Dataset entries

Segment Open

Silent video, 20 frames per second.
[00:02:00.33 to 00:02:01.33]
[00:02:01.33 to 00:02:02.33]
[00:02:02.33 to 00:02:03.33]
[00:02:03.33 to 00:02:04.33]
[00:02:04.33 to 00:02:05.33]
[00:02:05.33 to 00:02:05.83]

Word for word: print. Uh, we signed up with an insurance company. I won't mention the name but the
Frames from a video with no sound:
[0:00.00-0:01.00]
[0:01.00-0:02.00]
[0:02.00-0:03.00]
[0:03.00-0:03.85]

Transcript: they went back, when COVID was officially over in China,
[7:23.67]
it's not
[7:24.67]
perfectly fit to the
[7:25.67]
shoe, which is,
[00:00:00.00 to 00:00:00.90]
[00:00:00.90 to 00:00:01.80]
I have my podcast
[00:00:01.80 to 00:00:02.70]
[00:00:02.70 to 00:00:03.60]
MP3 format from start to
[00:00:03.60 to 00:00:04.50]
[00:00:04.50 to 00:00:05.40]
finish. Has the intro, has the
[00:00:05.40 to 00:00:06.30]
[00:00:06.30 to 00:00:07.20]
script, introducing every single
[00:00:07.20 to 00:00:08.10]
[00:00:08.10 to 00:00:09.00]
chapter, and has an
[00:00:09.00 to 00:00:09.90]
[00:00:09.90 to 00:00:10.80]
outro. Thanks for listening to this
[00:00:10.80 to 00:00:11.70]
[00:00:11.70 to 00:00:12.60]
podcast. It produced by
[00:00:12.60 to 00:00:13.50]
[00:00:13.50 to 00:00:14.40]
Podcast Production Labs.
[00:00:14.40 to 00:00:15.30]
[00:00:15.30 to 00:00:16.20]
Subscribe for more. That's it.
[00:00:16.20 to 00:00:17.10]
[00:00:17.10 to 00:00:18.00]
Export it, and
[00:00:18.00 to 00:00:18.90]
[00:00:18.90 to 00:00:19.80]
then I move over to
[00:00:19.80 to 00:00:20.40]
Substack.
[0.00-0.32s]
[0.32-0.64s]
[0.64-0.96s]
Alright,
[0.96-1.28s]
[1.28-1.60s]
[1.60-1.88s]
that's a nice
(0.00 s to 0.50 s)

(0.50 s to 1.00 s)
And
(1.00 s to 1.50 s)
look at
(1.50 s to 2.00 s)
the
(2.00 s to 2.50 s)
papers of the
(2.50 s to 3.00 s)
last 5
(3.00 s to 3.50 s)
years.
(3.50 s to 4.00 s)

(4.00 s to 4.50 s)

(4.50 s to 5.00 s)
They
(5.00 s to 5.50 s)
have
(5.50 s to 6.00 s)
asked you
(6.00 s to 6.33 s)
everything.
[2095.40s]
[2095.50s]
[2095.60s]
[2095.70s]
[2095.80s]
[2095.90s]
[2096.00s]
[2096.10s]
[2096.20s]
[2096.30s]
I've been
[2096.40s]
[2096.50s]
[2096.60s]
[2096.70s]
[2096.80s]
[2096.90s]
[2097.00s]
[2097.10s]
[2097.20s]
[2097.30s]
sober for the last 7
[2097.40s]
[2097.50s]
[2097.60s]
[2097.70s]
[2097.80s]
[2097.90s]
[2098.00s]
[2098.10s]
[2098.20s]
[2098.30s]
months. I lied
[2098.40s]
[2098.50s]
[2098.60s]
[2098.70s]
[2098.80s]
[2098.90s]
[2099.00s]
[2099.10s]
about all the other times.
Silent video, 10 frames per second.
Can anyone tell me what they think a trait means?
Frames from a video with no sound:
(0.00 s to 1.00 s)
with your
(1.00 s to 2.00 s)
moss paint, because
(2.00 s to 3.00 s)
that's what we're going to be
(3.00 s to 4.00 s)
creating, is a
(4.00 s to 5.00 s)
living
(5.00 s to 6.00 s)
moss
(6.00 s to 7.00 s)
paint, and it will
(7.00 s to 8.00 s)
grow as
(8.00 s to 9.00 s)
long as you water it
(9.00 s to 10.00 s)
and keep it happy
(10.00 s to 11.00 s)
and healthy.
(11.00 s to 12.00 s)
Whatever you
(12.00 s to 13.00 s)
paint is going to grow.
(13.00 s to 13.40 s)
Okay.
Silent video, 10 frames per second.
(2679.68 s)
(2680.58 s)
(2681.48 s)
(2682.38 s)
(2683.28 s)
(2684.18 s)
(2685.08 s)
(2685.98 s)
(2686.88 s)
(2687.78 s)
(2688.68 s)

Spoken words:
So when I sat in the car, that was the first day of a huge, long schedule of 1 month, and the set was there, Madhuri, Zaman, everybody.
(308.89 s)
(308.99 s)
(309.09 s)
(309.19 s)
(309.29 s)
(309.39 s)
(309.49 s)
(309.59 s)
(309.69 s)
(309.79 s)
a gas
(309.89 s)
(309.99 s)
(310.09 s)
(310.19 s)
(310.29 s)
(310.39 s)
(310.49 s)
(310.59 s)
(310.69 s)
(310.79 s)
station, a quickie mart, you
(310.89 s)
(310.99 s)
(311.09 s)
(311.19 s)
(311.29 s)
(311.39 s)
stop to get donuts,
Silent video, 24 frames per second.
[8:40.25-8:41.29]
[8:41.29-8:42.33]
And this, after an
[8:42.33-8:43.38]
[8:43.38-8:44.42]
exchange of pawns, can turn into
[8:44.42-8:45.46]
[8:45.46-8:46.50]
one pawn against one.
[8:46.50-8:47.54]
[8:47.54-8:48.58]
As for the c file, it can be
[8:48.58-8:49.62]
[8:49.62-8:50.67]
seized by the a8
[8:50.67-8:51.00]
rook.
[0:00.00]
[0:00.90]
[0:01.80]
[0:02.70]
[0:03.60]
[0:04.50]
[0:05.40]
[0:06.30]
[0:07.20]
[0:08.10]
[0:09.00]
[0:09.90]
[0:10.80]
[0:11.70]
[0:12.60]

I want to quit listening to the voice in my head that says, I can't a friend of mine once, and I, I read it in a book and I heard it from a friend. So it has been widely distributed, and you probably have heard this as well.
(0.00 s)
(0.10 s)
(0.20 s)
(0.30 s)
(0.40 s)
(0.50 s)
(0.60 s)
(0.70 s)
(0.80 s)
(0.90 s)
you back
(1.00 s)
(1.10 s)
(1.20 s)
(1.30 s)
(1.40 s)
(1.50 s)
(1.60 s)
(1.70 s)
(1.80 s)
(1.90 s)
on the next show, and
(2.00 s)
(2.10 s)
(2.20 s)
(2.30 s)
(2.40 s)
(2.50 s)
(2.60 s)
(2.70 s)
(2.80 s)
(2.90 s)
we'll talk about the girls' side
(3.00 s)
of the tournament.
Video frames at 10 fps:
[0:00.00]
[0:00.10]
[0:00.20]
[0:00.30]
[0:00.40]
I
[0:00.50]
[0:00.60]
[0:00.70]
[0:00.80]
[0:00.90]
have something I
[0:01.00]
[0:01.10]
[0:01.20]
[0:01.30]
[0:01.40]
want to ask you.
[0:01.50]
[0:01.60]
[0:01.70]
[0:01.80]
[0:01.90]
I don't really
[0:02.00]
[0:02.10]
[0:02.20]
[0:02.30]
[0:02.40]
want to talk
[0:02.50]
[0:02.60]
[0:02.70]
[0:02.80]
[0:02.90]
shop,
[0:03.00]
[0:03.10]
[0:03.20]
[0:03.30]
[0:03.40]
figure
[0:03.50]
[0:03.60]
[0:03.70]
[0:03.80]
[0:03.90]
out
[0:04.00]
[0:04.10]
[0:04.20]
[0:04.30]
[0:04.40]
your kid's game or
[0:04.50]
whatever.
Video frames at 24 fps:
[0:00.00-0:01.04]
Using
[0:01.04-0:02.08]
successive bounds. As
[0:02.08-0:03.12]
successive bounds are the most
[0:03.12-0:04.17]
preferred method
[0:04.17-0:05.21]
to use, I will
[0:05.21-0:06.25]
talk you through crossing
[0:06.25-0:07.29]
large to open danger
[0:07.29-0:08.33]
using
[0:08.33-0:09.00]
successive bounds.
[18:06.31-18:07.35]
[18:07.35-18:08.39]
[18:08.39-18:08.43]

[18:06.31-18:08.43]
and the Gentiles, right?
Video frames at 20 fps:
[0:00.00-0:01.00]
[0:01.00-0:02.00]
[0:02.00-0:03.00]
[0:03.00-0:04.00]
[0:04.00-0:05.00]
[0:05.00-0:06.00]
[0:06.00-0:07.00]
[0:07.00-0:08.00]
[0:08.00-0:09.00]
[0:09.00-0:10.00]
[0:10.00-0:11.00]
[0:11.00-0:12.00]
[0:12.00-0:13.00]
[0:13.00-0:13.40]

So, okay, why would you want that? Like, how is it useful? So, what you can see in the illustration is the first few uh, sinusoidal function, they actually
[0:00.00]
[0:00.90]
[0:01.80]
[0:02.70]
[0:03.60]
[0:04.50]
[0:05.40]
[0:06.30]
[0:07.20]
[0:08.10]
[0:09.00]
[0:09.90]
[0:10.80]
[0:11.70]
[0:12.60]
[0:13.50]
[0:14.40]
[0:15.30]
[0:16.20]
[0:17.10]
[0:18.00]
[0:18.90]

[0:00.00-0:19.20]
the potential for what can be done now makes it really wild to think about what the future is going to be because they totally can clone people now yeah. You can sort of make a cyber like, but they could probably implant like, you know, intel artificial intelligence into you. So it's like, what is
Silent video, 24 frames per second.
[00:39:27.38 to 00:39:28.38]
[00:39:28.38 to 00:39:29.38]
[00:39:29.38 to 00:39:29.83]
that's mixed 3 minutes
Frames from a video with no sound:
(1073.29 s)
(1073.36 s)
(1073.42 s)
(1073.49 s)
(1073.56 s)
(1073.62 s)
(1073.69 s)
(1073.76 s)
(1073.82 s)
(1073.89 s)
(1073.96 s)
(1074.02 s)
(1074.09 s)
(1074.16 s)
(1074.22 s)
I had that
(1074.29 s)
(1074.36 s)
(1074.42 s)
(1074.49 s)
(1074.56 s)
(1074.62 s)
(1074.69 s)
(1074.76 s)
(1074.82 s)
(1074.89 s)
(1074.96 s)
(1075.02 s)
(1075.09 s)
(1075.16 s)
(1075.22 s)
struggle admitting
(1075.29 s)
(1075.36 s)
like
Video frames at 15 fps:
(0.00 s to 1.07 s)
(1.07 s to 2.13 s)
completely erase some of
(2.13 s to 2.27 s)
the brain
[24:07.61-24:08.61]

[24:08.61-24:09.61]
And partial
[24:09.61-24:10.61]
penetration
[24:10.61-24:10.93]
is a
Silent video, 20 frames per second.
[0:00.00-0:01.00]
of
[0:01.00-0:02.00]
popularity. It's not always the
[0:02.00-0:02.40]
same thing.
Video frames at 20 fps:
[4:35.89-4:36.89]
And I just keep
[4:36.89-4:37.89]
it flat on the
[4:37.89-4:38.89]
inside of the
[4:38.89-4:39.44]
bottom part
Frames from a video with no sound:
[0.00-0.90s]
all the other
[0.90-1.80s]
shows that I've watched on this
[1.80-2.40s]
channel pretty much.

Segment Closed

**PROBLEM DESCRIPTION:**
Look above for the line holding "Video frames at 10", then set down exactly that line and every line after it up to and including the line holding "[18:08.39-18:08.43]", with nothing else.

**ANSWER FOR THE TASK:**
Video frames at 10 fps:
[0:00.00]
[0:00.10]
[0:00.20]
[0:00.30]
[0:00.40]
I
[0:00.50]
[0:00.60]
[0:00.70]
[0:00.80]
[0:00.90]
have something I
[0:01.00]
[0:01.10]
[0:01.20]
[0:01.30]
[0:01.40]
want to ask you.
[0:01.50]
[0:01.60]
[0:01.70]
[0:01.80]
[0:01.90]
I don't really
[0:02.00]
[0:02.10]
[0:02.20]
[0:02.30]
[0:02.40]
want to talk
[0:02.50]
[0:02.60]
[0:02.70]
[0:02.80]
[0:02.90]
shop,
[0:03.00]
[0:03.10]
[0:03.20]
[0:03.30]
[0:03.40]
figure
[0:03.50]
[0:03.60]
[0:03.70]
[0:03.80]
[0:03.90]
out
[0:04.00]
[0:04.10]
[0:04.20]
[0:04.30]
[0:04.40]
your kid's game or
[0:04.50]
whatever.
Video frames at 24 fps:
[0:00.00-0:01.04]
Using
[0:01.04-0:02.08]
successive bounds. As
[0:02.08-0:03.12]
successive bounds are the most
[0:03.12-0:04.17]
preferred method
[0:04.17-0:05.21]
to use, I will
[0:05.21-0:06.25]
talk you through crossing
[0:06.25-0:07.29]
large to open danger
[0:07.29-0:08.33]
using
[0:08.33-0:09.00]
successive bounds.
[18:06.31-18:07.35]
[18:07.35-18:08.39]
[18:08.39-18:08.43]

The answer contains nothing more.